Return exactly, please, the line that contains "[5:34.10-5:34.60]" and every line after it through the end of the material that follows, leaving pictures aside.
Start of DATASET
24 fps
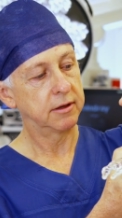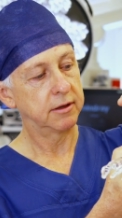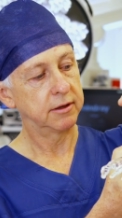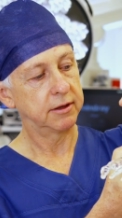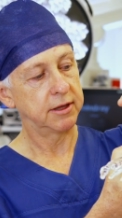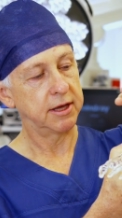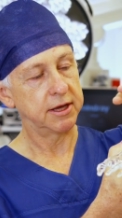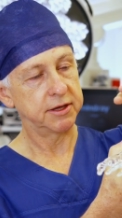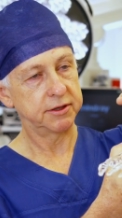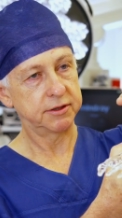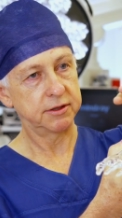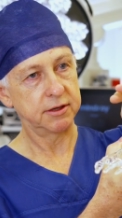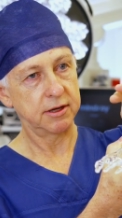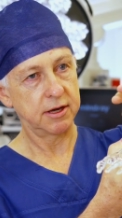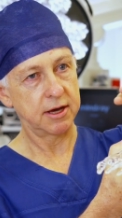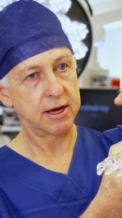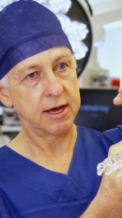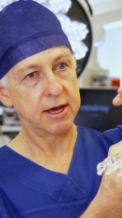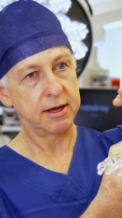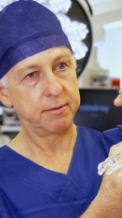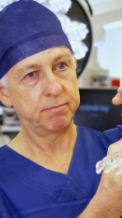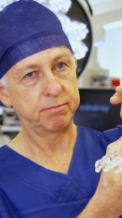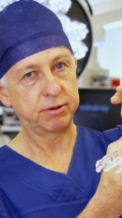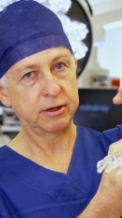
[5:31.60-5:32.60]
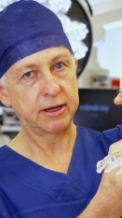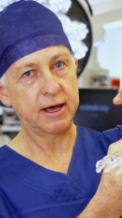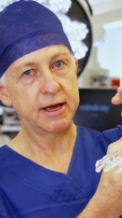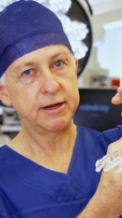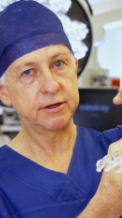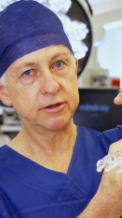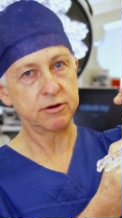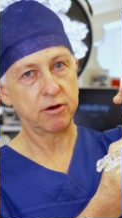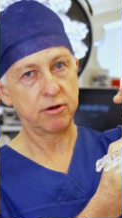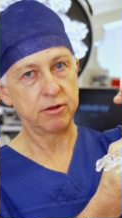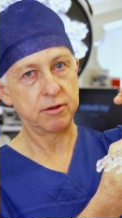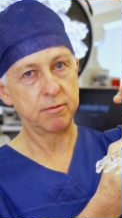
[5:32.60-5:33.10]
there's a
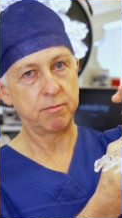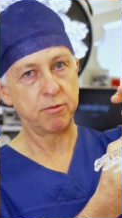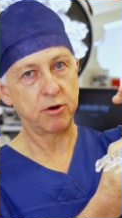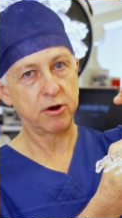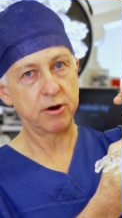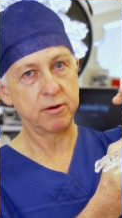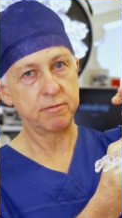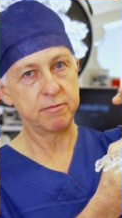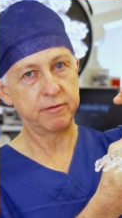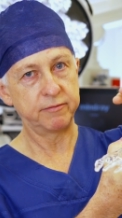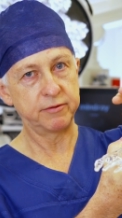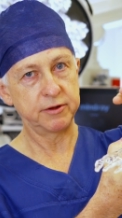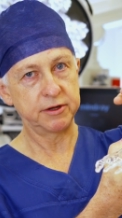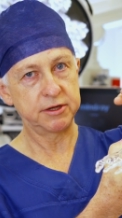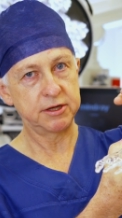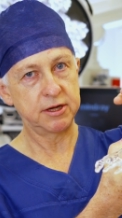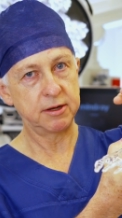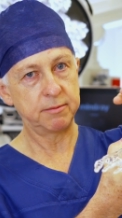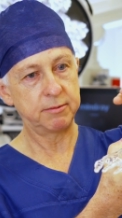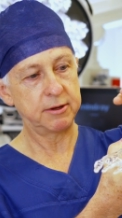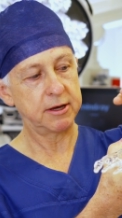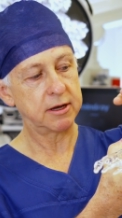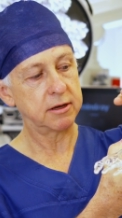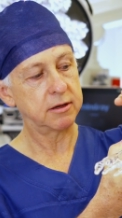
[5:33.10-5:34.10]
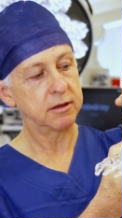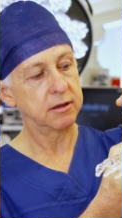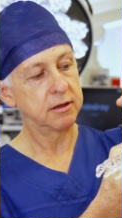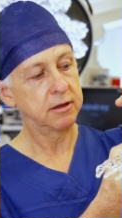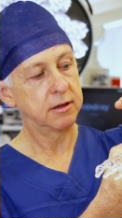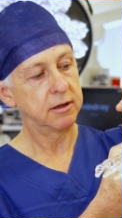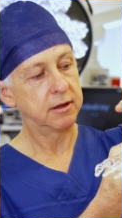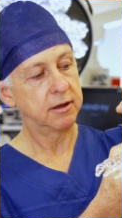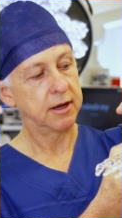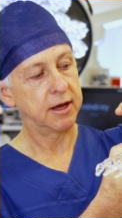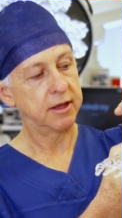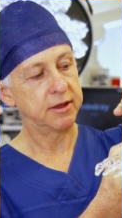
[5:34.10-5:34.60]
plate on the bottom of the tibia,
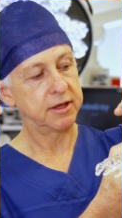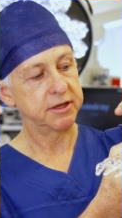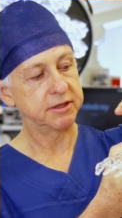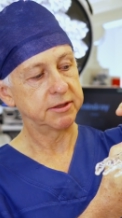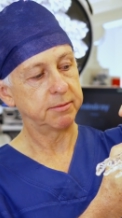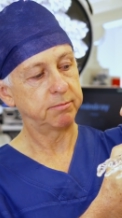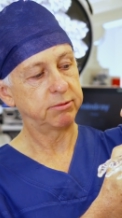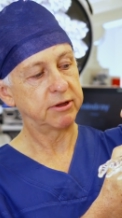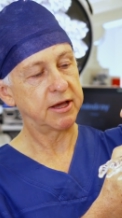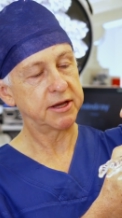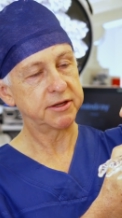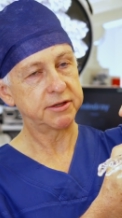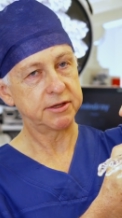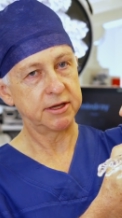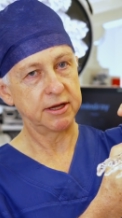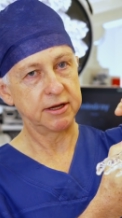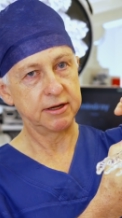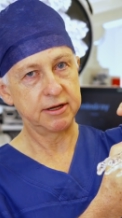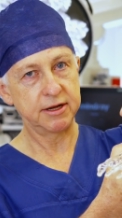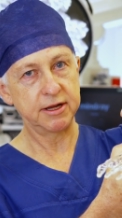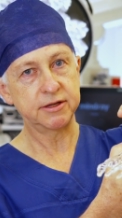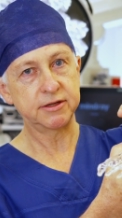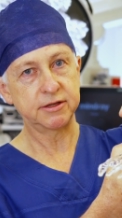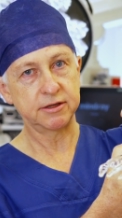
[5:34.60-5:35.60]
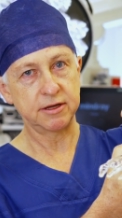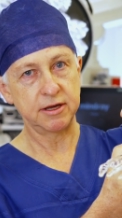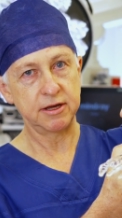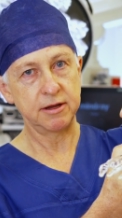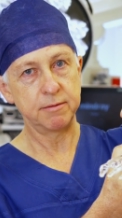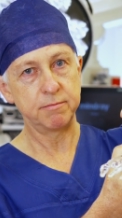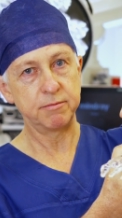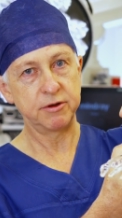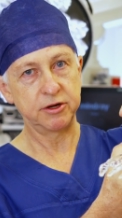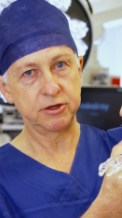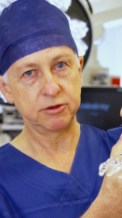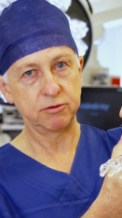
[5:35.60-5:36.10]
and there's a plastic disc
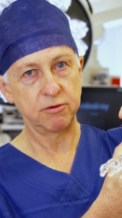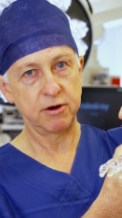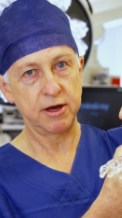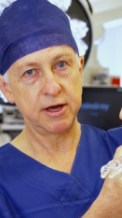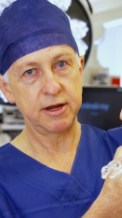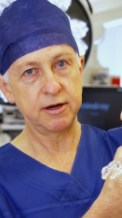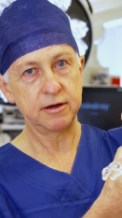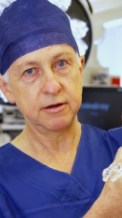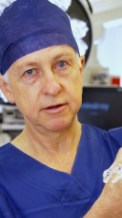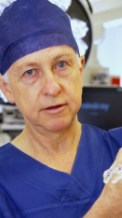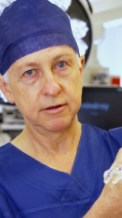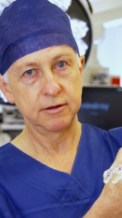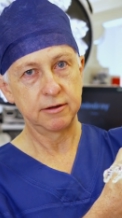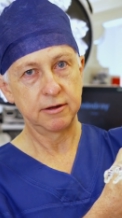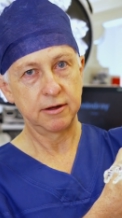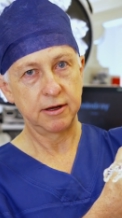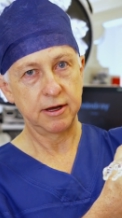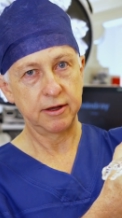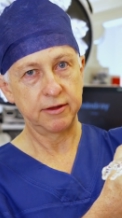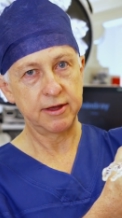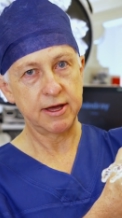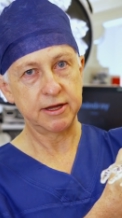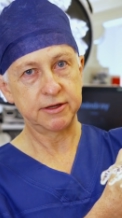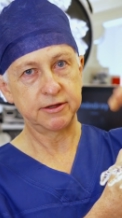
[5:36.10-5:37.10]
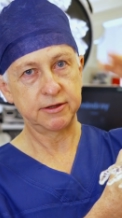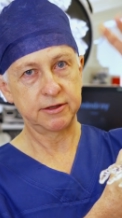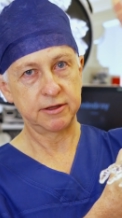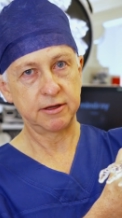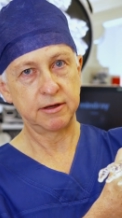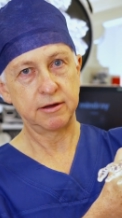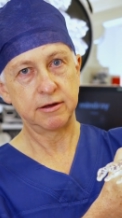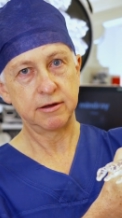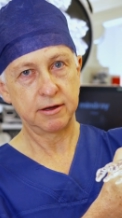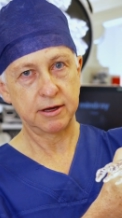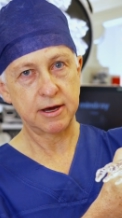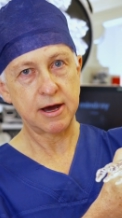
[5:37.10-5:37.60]
in between, and that's
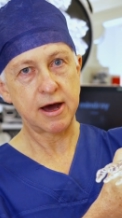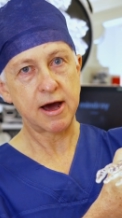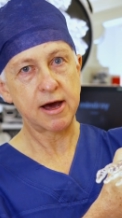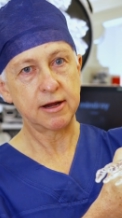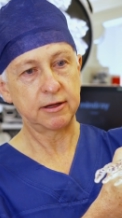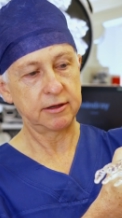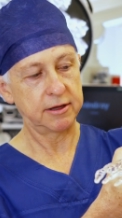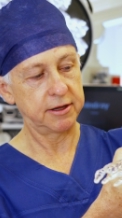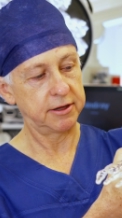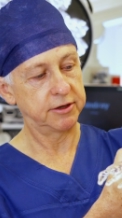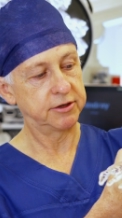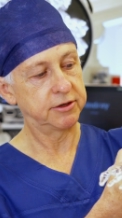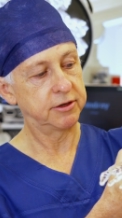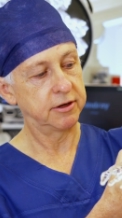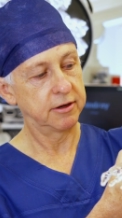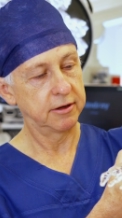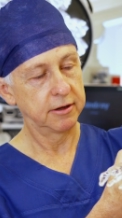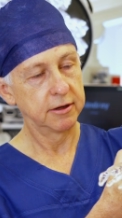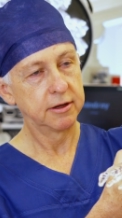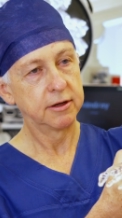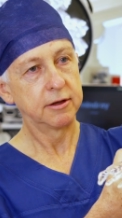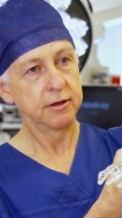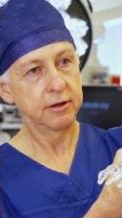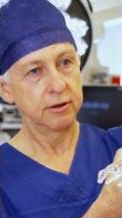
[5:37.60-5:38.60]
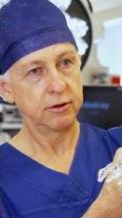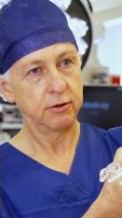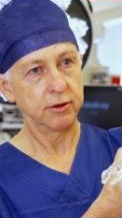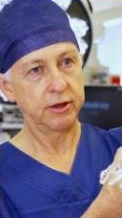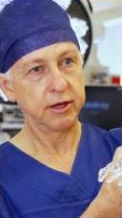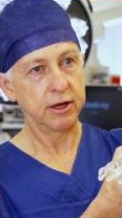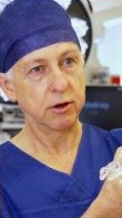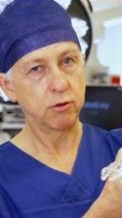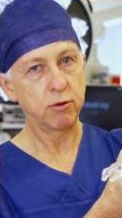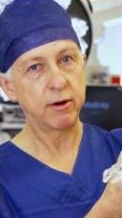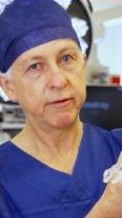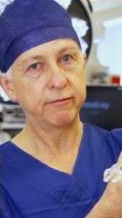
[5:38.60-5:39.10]
the cartilage, or
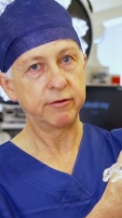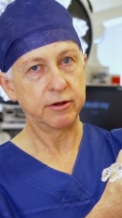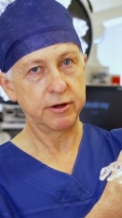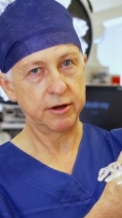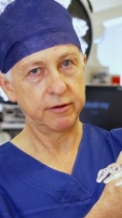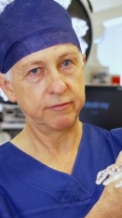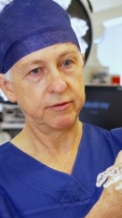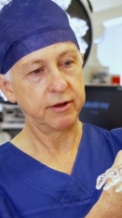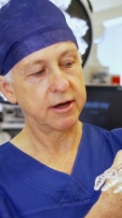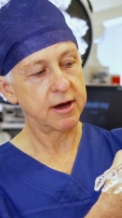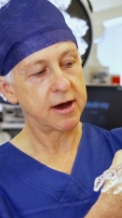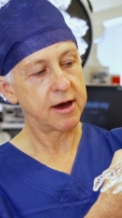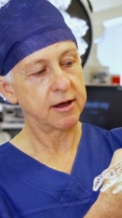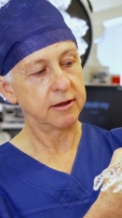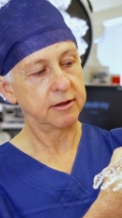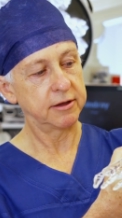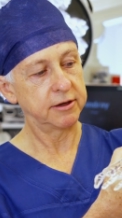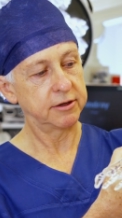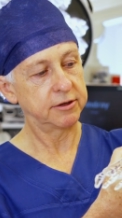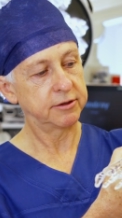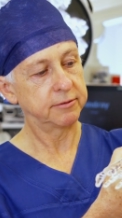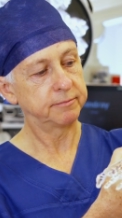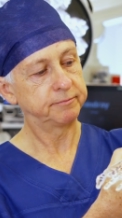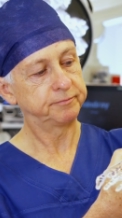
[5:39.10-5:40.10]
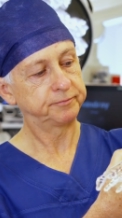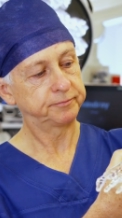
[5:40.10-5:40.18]
the equivalent of the cartilage.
End of DATASET
WRITTEN REPLY:
[5:34.10-5:34.60]
plate on the bottom of the tibia,
[5:34.60-5:35.60]
[5:35.60-5:36.10]
and there's a plastic disc
[5:36.10-5:37.10]
[5:37.10-5:37.60]
in between, and that's
[5:37.60-5:38.60]
[5:38.60-5:39.10]
the cartilage, or
[5:39.10-5:40.10]
[5:40.10-5:40.18]
the equivalent of the cartilage.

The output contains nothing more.